FIG. 2 shows a photometering circuit which includes a simplest device to release the latch. In the present circuit, a diode Q3 is added anti-parallelly to the negative feedback diode Q1. When the latch phenomenon is to occur, the output terminal V.sub.out functions to pull up the potential at the inverting input terminal through the diode Q3 so that the balance between the input terminals is immediately recovered to the normal operation condition.
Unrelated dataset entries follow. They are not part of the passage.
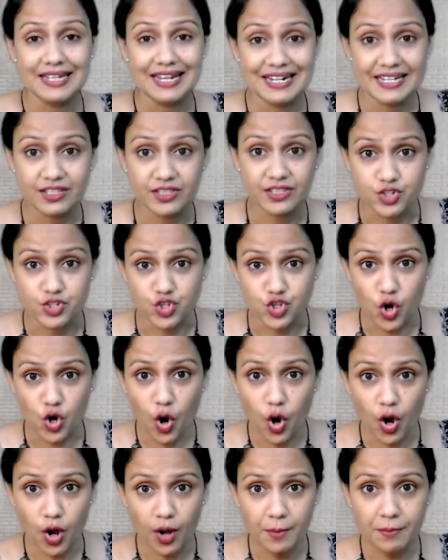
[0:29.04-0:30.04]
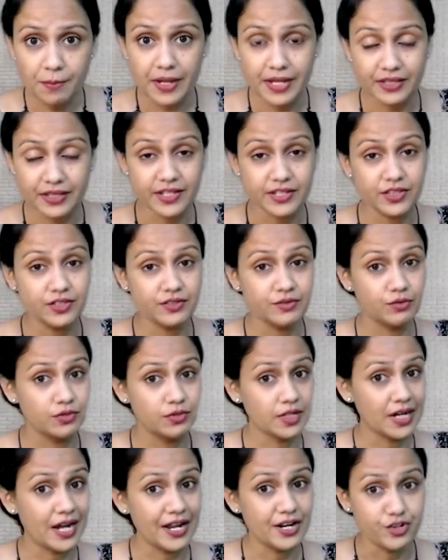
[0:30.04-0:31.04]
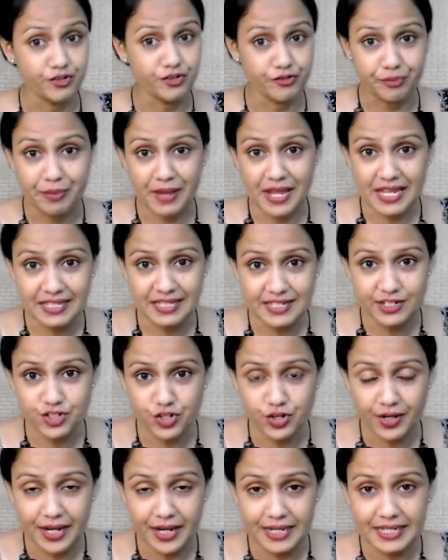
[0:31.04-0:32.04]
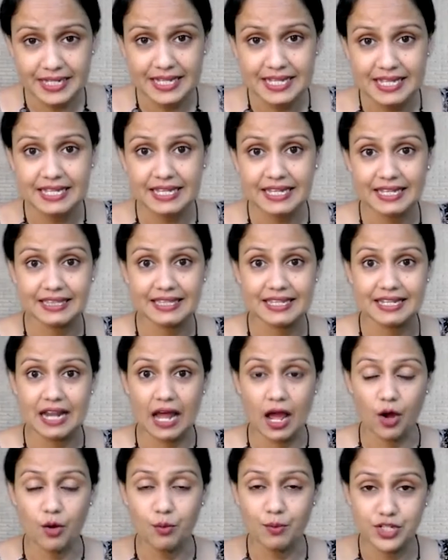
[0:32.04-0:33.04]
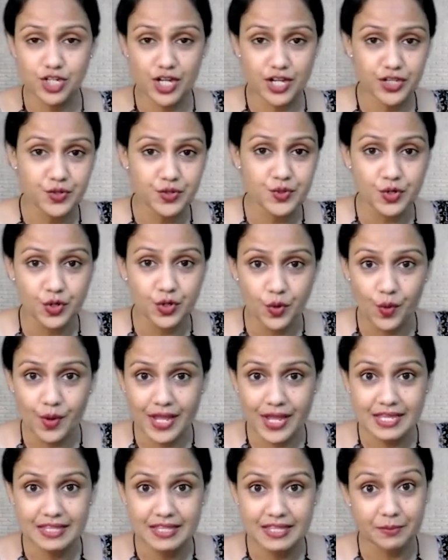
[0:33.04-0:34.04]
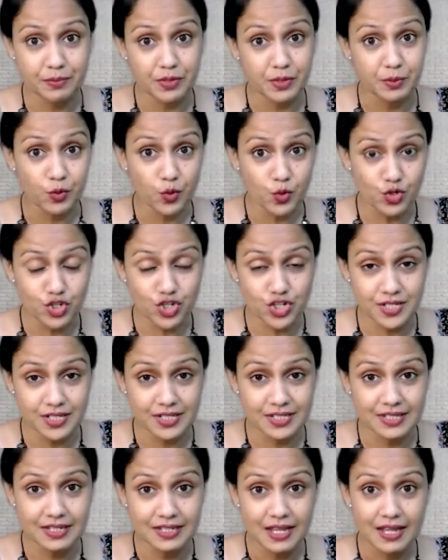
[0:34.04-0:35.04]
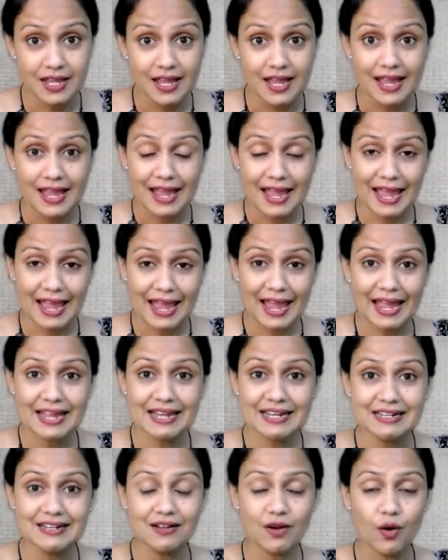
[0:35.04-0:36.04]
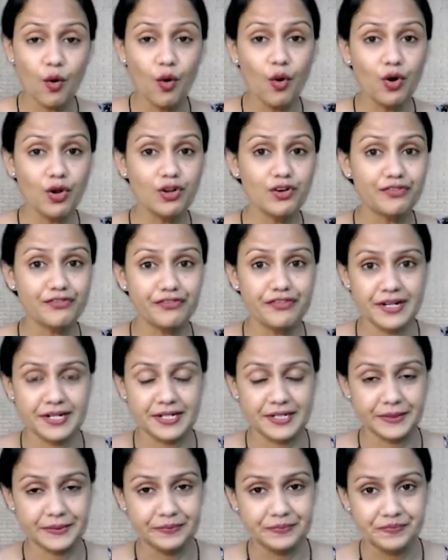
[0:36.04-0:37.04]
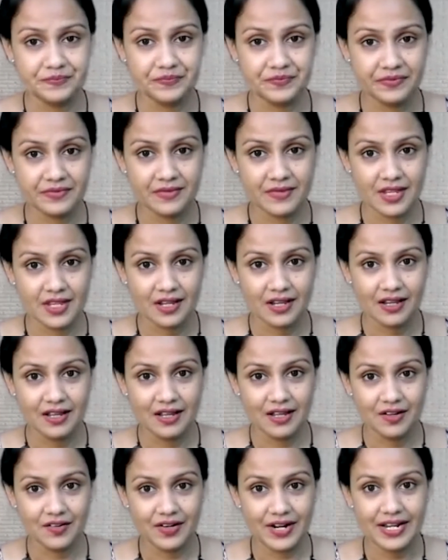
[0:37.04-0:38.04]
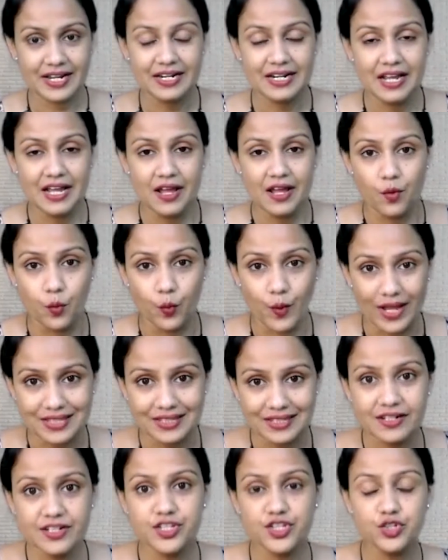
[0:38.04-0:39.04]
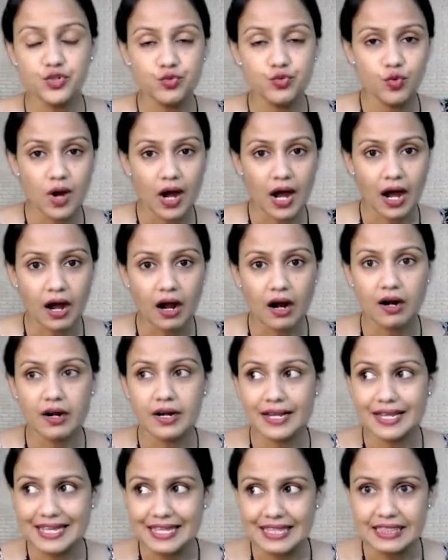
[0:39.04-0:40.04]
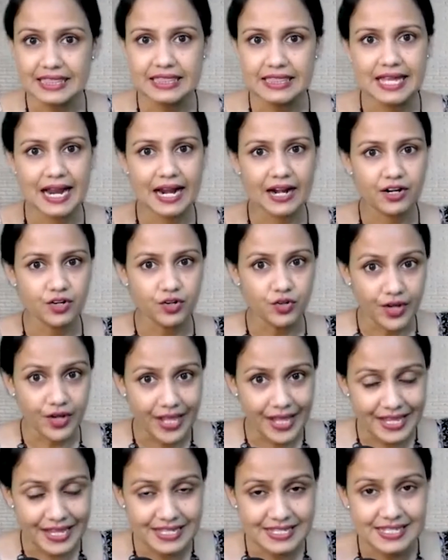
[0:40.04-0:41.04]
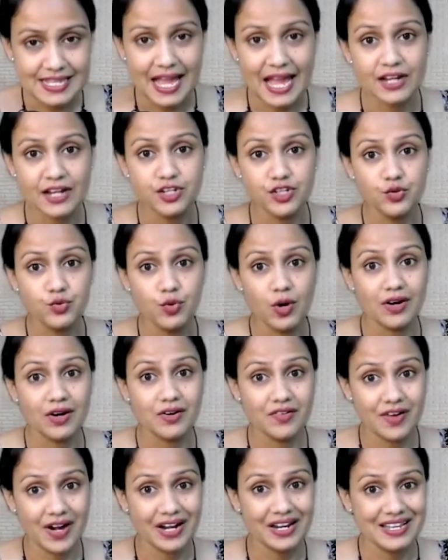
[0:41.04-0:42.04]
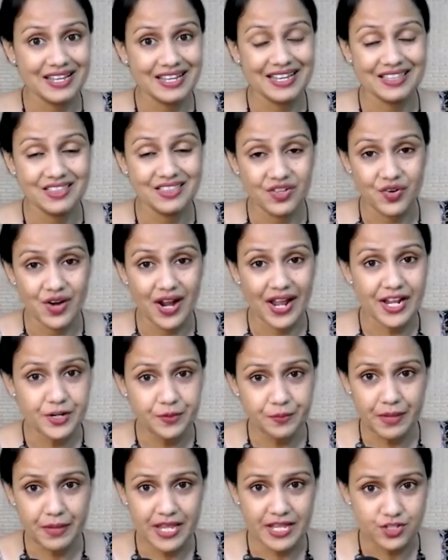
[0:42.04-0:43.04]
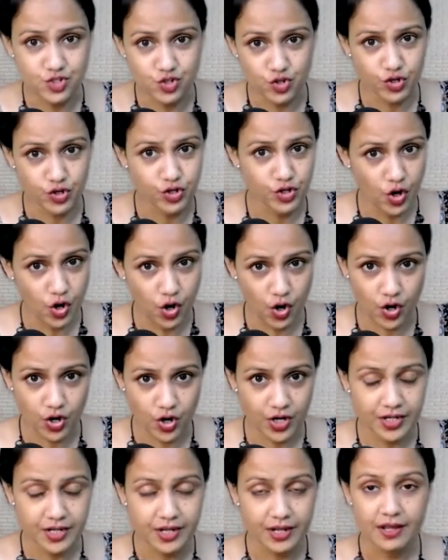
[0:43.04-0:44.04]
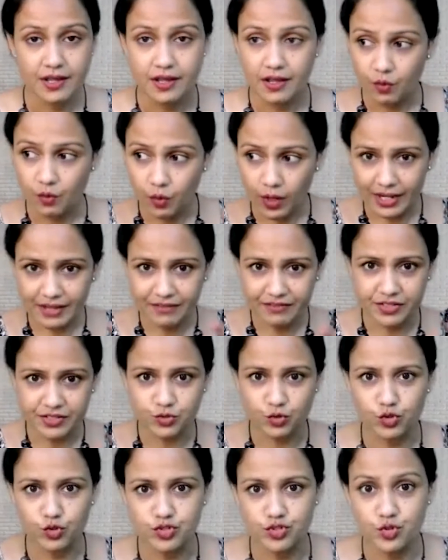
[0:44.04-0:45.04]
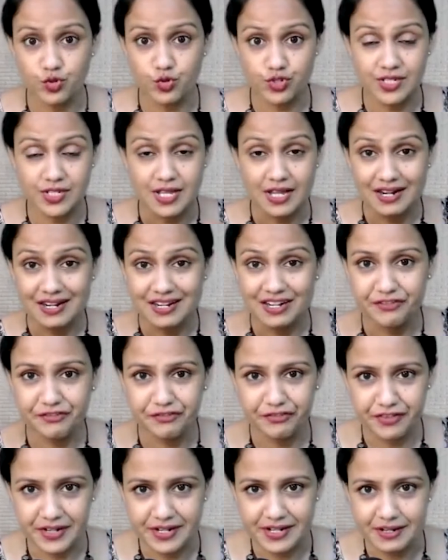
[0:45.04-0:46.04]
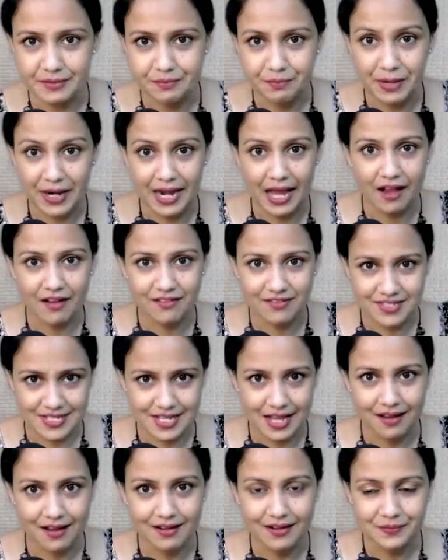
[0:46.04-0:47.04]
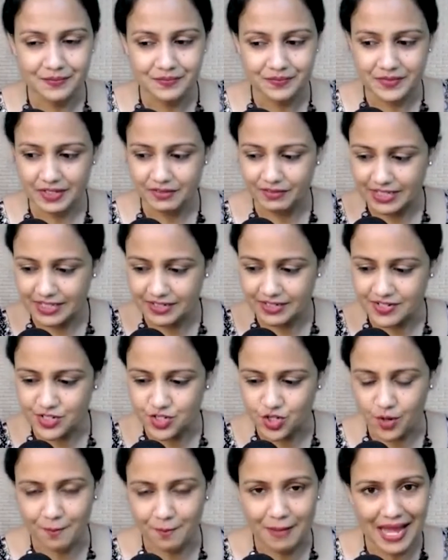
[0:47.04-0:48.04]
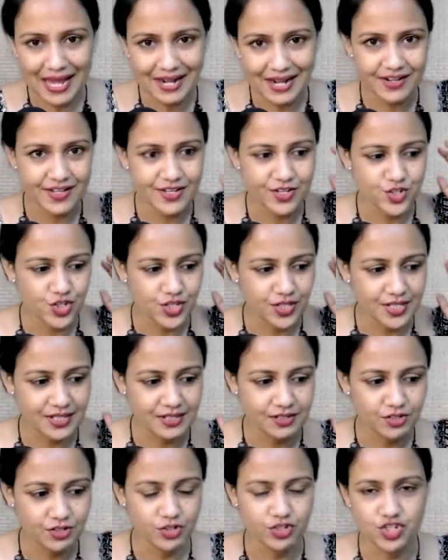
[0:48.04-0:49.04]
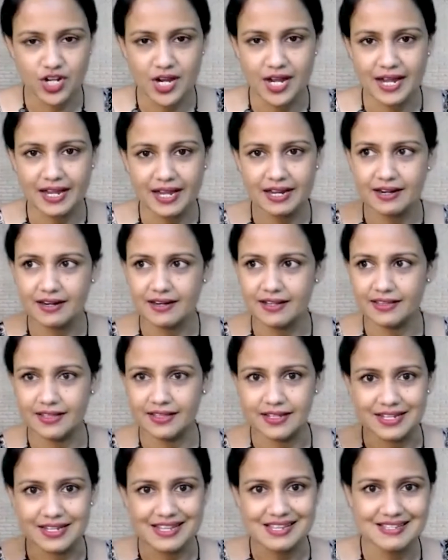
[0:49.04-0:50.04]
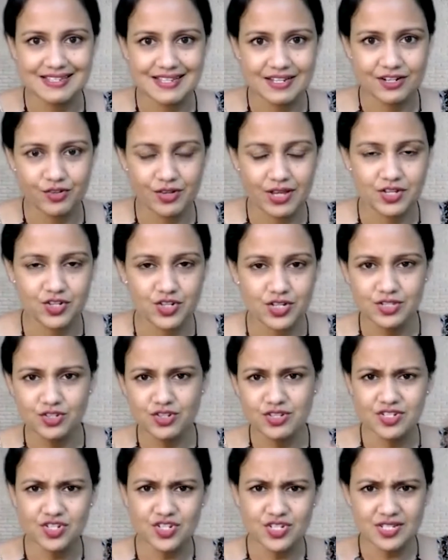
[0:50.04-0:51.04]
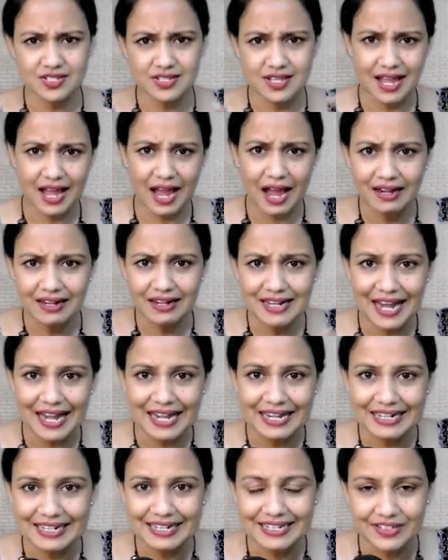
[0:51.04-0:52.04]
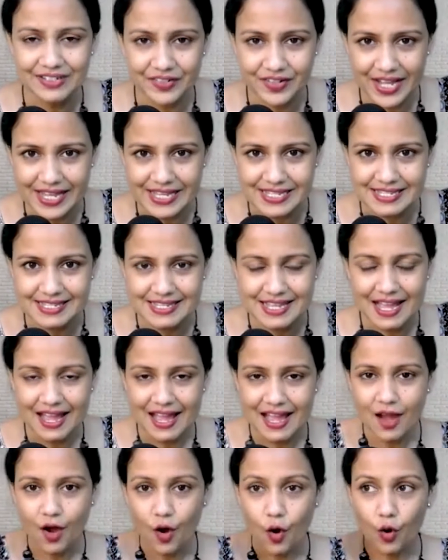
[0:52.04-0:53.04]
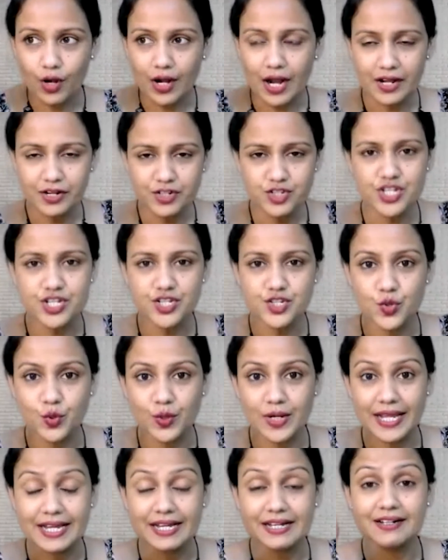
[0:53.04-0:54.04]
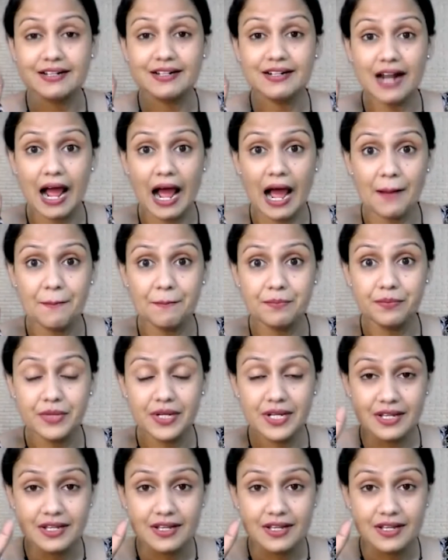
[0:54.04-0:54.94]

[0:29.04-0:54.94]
getting the job and then the kind of pay that you're getting and then how much are you growing, the promotion and all of it, right? Whether you are in that race and you are running at the right pace or not, whatever those different padavs are, whether it's your marriage and then your child and then his education, so it's just unending race. Aur har cheez ko lekar aap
However, the photometering circuit shown in FIG. 2 has a problem in a response speed of the output to a change of an input light and the response speed is lower than that of the basic circuit shown in FIG. 1 which has no latch release device. The reason is as follows
Since each semiconductor device comprises a P-N junction, a parallel junction capacitance is present across terminals When such a junction capacitance is taken into consideration, the photo-metering circuit of FIG. 2 which includes the latch release device is represented by a circuit shown in FIG. 3. A capacitor C1 is parallelly connected to the negative feedback diode Q1, a capacitor C2 is parallelly connected to the photo-diode PD, and a capacitor C5 is parallelly connected to the latch release diode Q3. The respective capacitances are approximately C1=C5=0.5 pF and C.sub.2 =100 pF. In order for the output voltage V.sub.out to change to follow the change in the input light intensity, the photo-current from the photo-diode PD must charge up the capacitors C1 and C5 parallelly connected to the diodes to a proper output voltage level, and the response of the output voltage is delayed by the time required for such charge. Since the delay time is affected by the photo-current and the capacitance of the feedback stage, the smaller the light intensity to be measured is and the larger the capacitance of the feedback stage is, the longer is the delay time. Since the capacitance of the feedback stage of the photometering circuit of FIG. 2 which includes the prior art latch release device is larger than that of the basic circuit of FIG. 1, the response speed is lower.
Although an absolute value of the capacitance of the capacitor C2 parallel to the photo-diode is large, the terminals are virtually short-circuited during the normal operation of the operational amplifier OP and the bias voltage does not substantially change even if the light intensity changes. Specifically, it changes only for 1/open-loop gain of the output voltage change. Accordingly, the effect on the response speed is usually smaller than that by the capacitance of the feedback stage.
The prior art apparatus thus includes a problem of lowering the response speed of the output to the change of the input light when the latch release device is added to the photometering circuit.